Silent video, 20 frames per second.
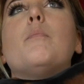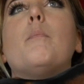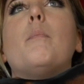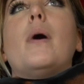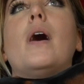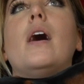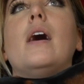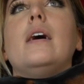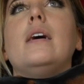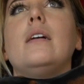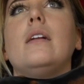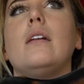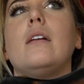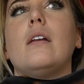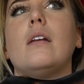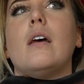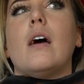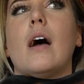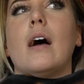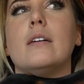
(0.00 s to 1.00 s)
But
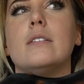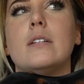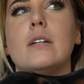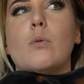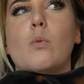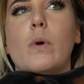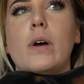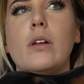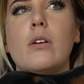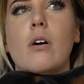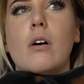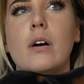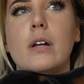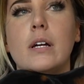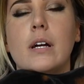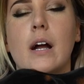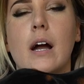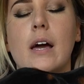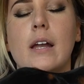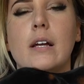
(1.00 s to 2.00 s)
as it went on,
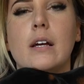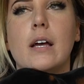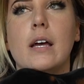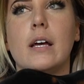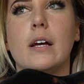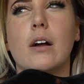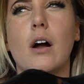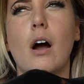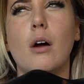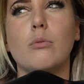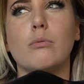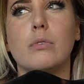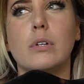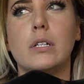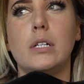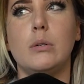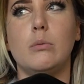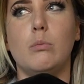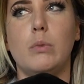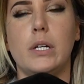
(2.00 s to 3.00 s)
it got
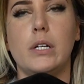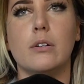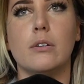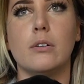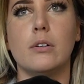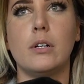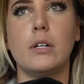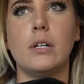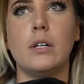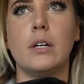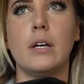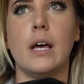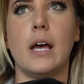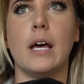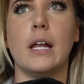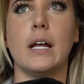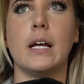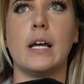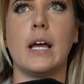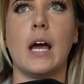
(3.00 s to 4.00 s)
really weird,
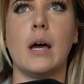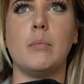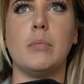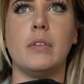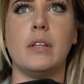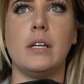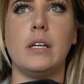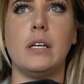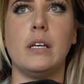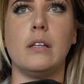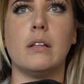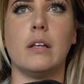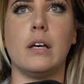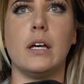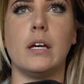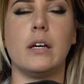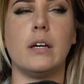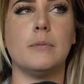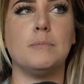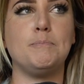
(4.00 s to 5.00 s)
and I kept thinking,
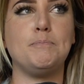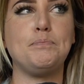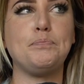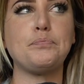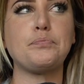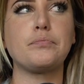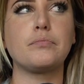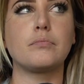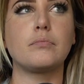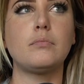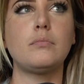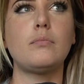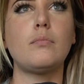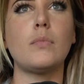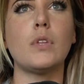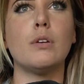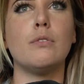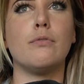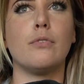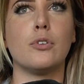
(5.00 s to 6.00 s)
like,
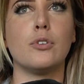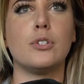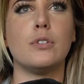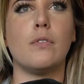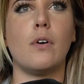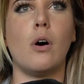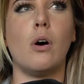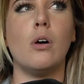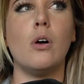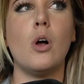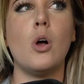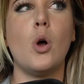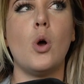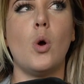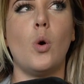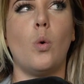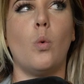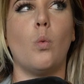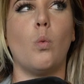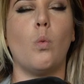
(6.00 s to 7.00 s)
first of all,
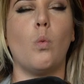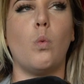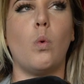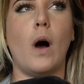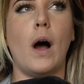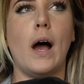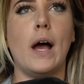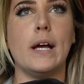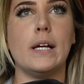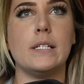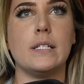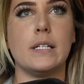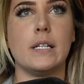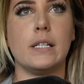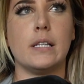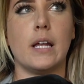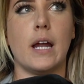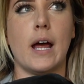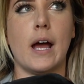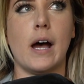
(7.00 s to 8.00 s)
why is
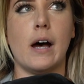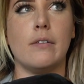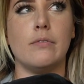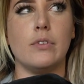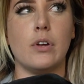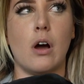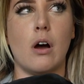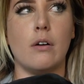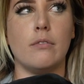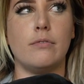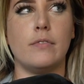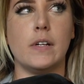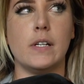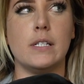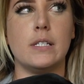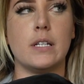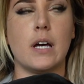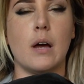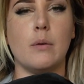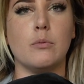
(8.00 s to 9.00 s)
it that I have not
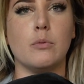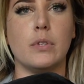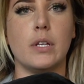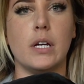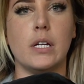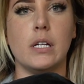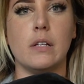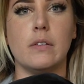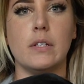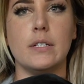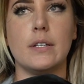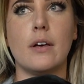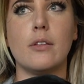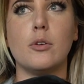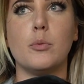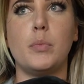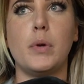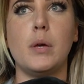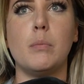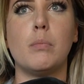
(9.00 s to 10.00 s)
FaceTimed with any of these
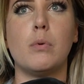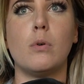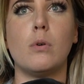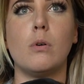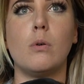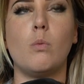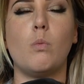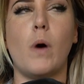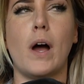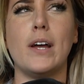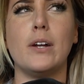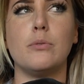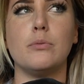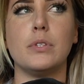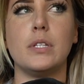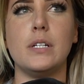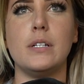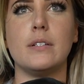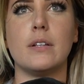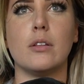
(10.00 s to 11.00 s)
other people? Why
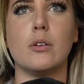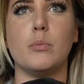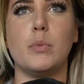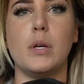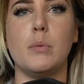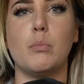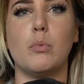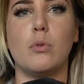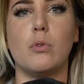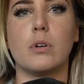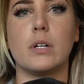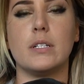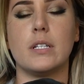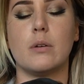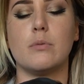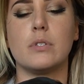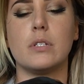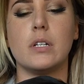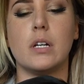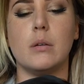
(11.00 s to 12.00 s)
don't these other people, because
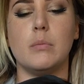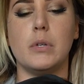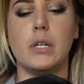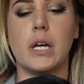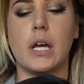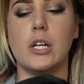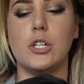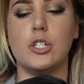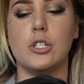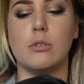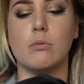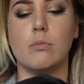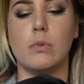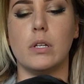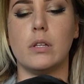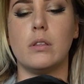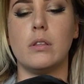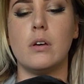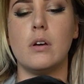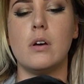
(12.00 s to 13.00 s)
I was in communication
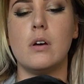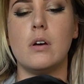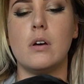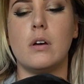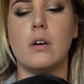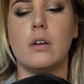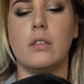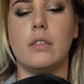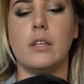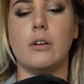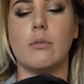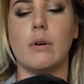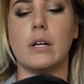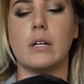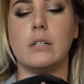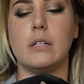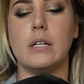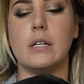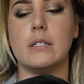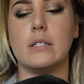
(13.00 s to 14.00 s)
with
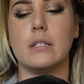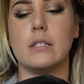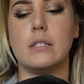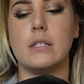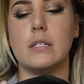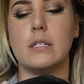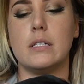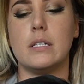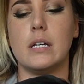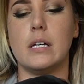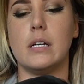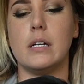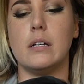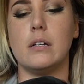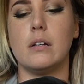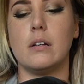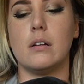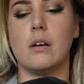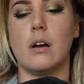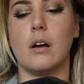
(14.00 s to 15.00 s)
theoretically his
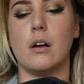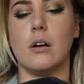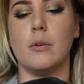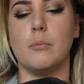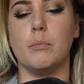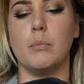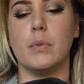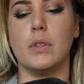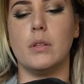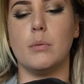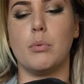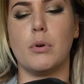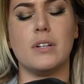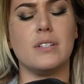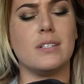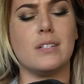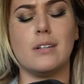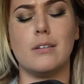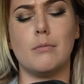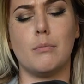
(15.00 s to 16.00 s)
assistant, the
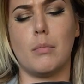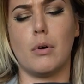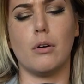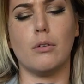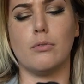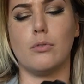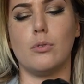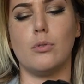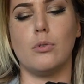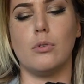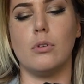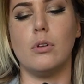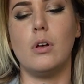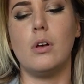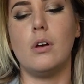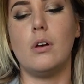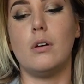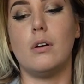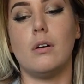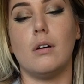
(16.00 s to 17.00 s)
president of Marvel,
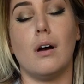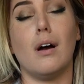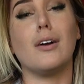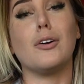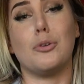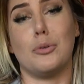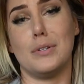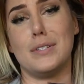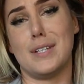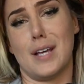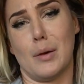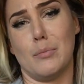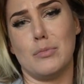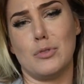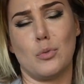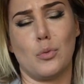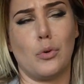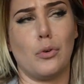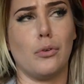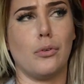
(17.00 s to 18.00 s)
Chris
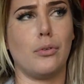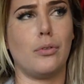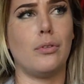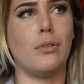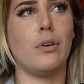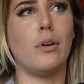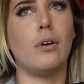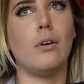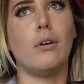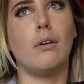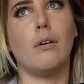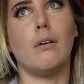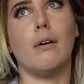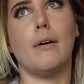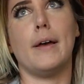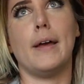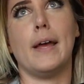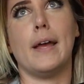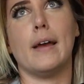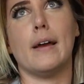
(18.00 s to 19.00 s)
Hemsworth,
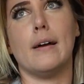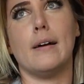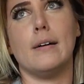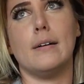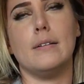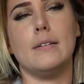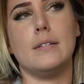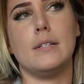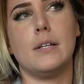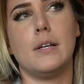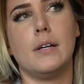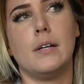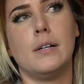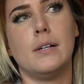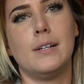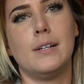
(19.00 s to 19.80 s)
and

What you have to do:
Copy out all of the entries exactly as they stand, with no pictures in your copy.

Response area:
Silent video, 20 frames per second.
(0.00 s to 1.00 s)
But
(1.00 s to 2.00 s)
as it went on,
(2.00 s to 3.00 s)
it got
(3.00 s to 4.00 s)
really weird,
(4.00 s to 5.00 s)
and I kept thinking,
(5.00 s to 6.00 s)
like,
(6.00 s to 7.00 s)
first of all,
(7.00 s to 8.00 s)
why is
(8.00 s to 9.00 s)
it that I have not
(9.00 s to 10.00 s)
FaceTimed with any of these
(10.00 s to 11.00 s)
other people? Why
(11.00 s to 12.00 s)
don't these other people, because
(12.00 s to 13.00 s)
I was in communication
(13.00 s to 14.00 s)
with
(14.00 s to 15.00 s)
theoretically his
(15.00 s to 16.00 s)
assistant, the
(16.00 s to 17.00 s)
president of Marvel,
(17.00 s to 18.00 s)
Chris
(18.00 s to 19.00 s)
Hemsworth,
(19.00 s to 19.80 s)
and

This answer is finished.